● **The problem**
Copy nothing but the lines from the one containing "[10.00-11.00s]" through the last line of the entries below, exactly as written and without pictures.
───── Data for analysis
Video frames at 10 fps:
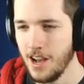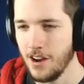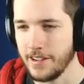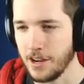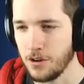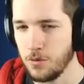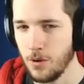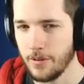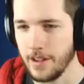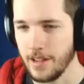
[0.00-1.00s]
Okay,
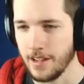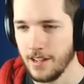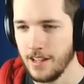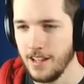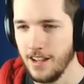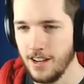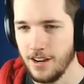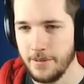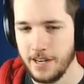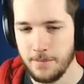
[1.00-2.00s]
quarry. Ah,
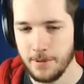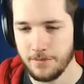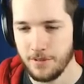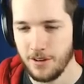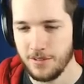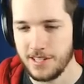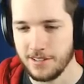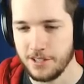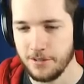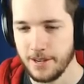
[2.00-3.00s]
uh, we need to build roads
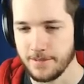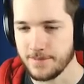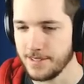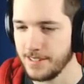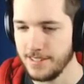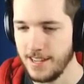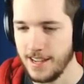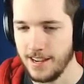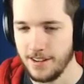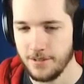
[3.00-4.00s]
out to it.
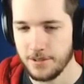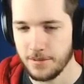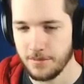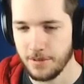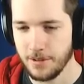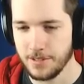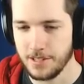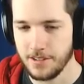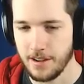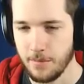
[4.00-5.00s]
Dang it, always with the roads.
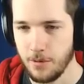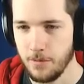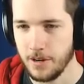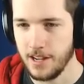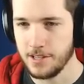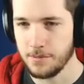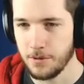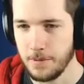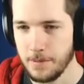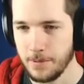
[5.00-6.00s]
Okay, well, we're getting some
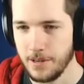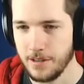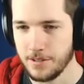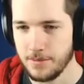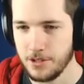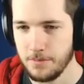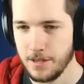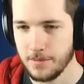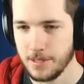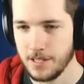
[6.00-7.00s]
more people in here, so we should
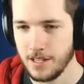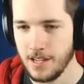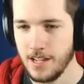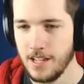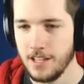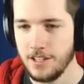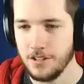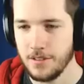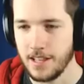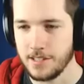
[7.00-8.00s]
be able to
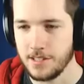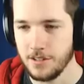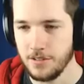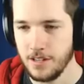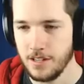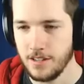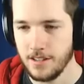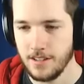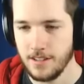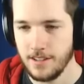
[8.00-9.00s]
do that soon.
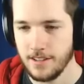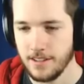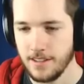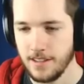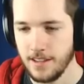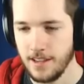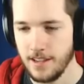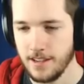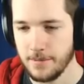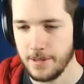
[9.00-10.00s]

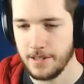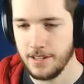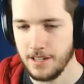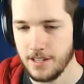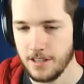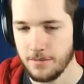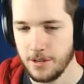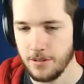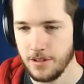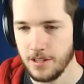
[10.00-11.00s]
Okay, come on, need another
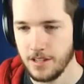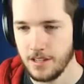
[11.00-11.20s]
road.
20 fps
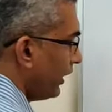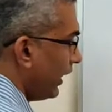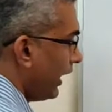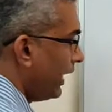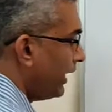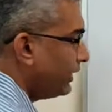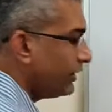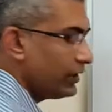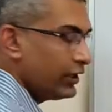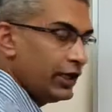
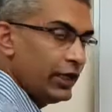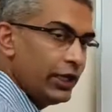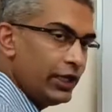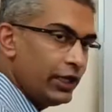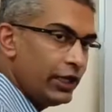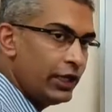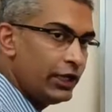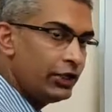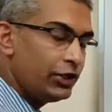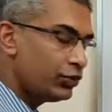8
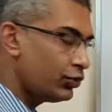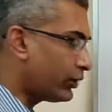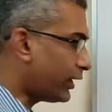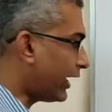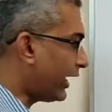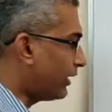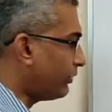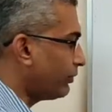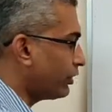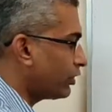into
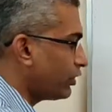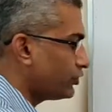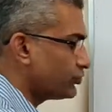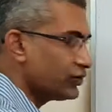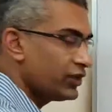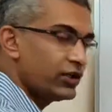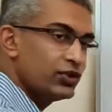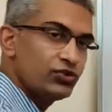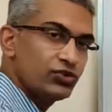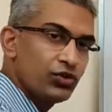9 because
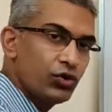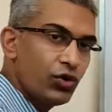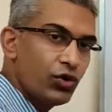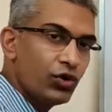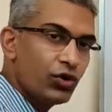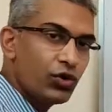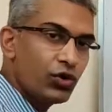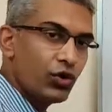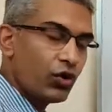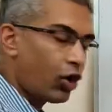there is
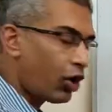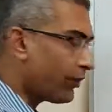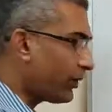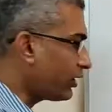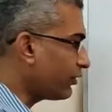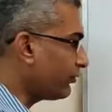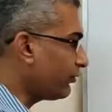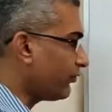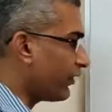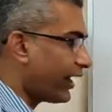no
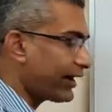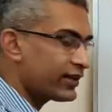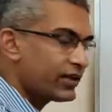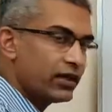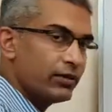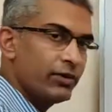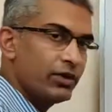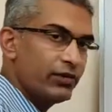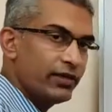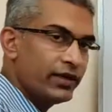common factor
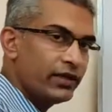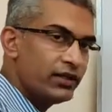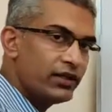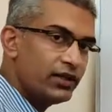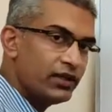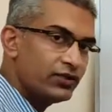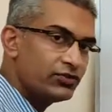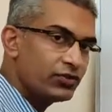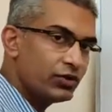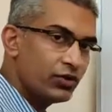between
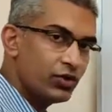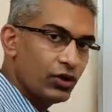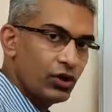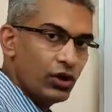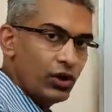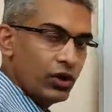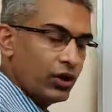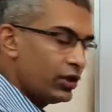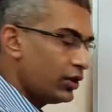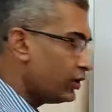these. So
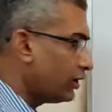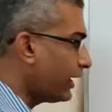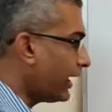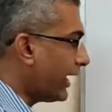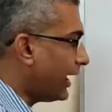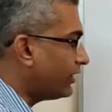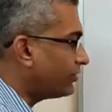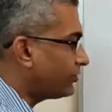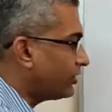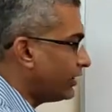the
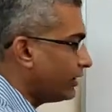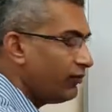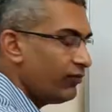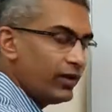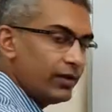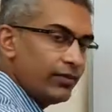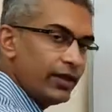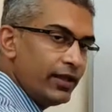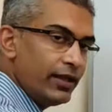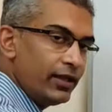LCM
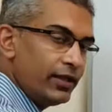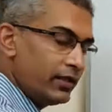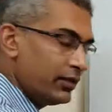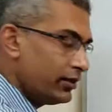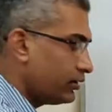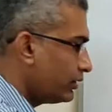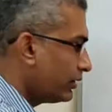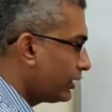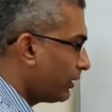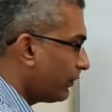will be
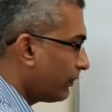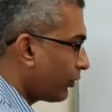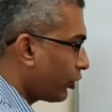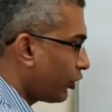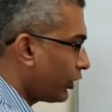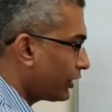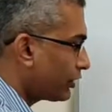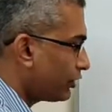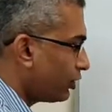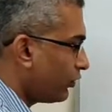the
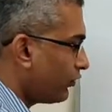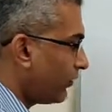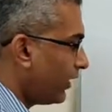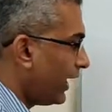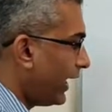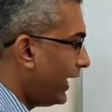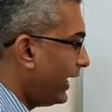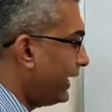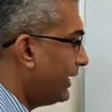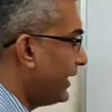product of
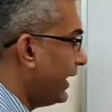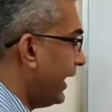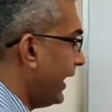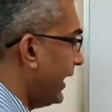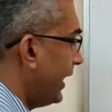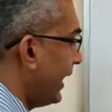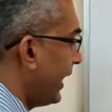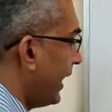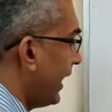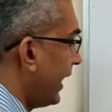8
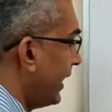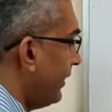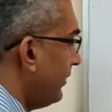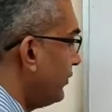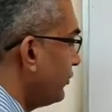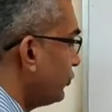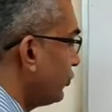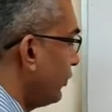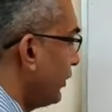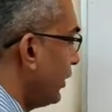and 9.
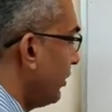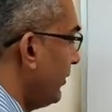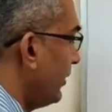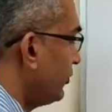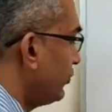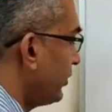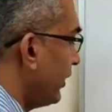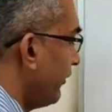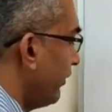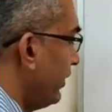So it will be
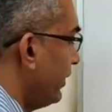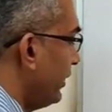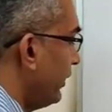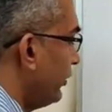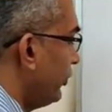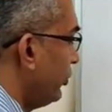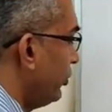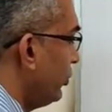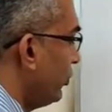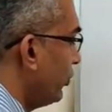
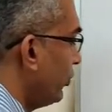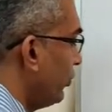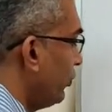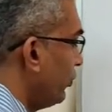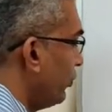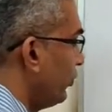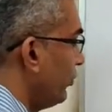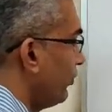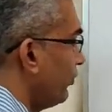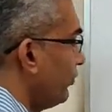72.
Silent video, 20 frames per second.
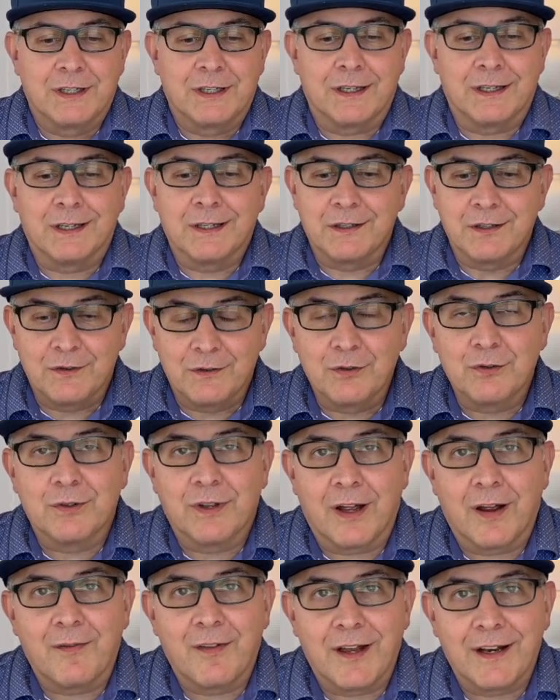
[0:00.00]
and you do
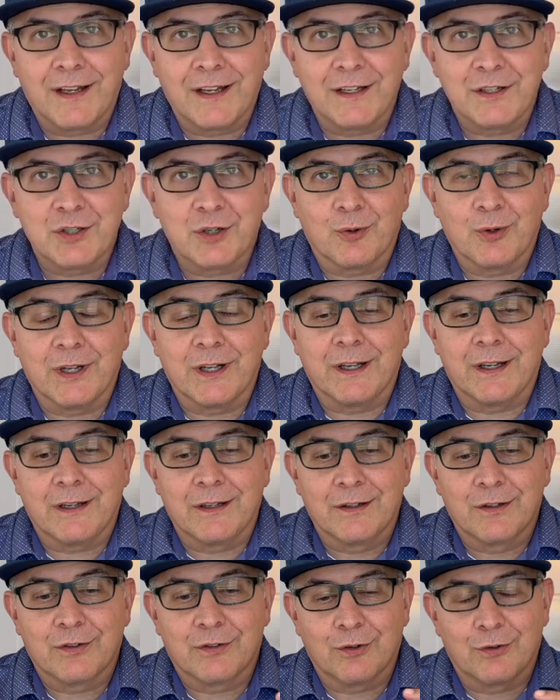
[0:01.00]
have that
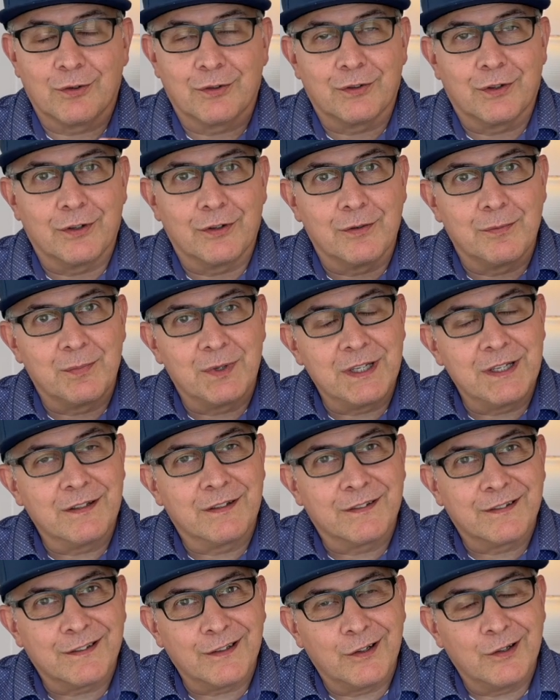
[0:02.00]
HOA. So there's gonna be
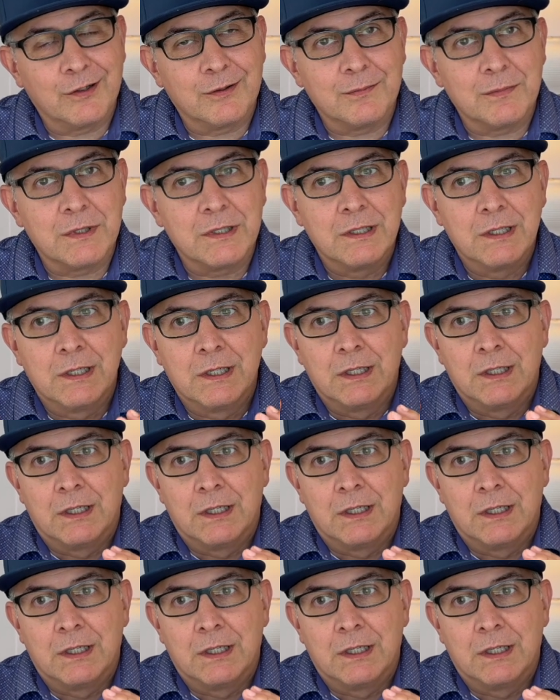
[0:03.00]
some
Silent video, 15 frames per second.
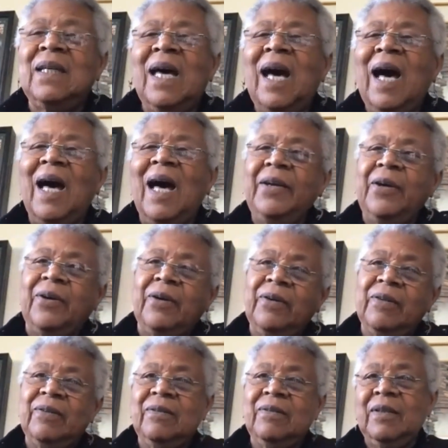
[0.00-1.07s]
higher
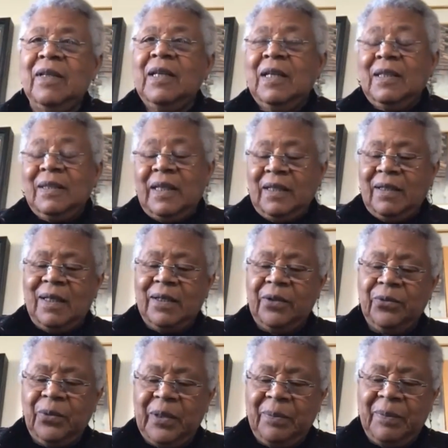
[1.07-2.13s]
than
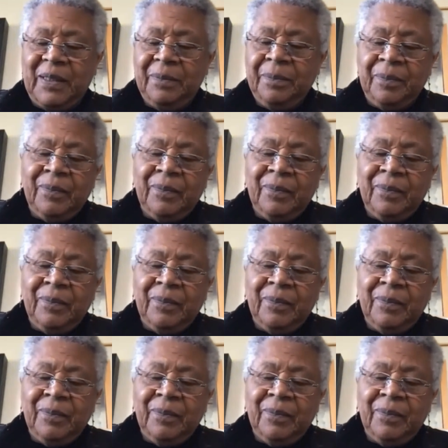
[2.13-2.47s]
colored women.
──────────
● **Solution**
[10.00-11.00s]
Okay, come on, need another
[11.00-11.20s]
road.
20 fps
8
into
9 because
there is
no
common factor
between
these. So
the
LCM
will be
the
product of
8
and 9.
So it will be
72.
Silent video, 20 frames per second.
[0:00.00]
and you do
[0:01.00]
have that
[0:02.00]
HOA. So there's gonna be
[0:03.00]
some
Silent video, 15 frames per second.
[0.00-1.07s]
higher
[1.07-2.13s]
than
[2.13-2.47s]
colored women.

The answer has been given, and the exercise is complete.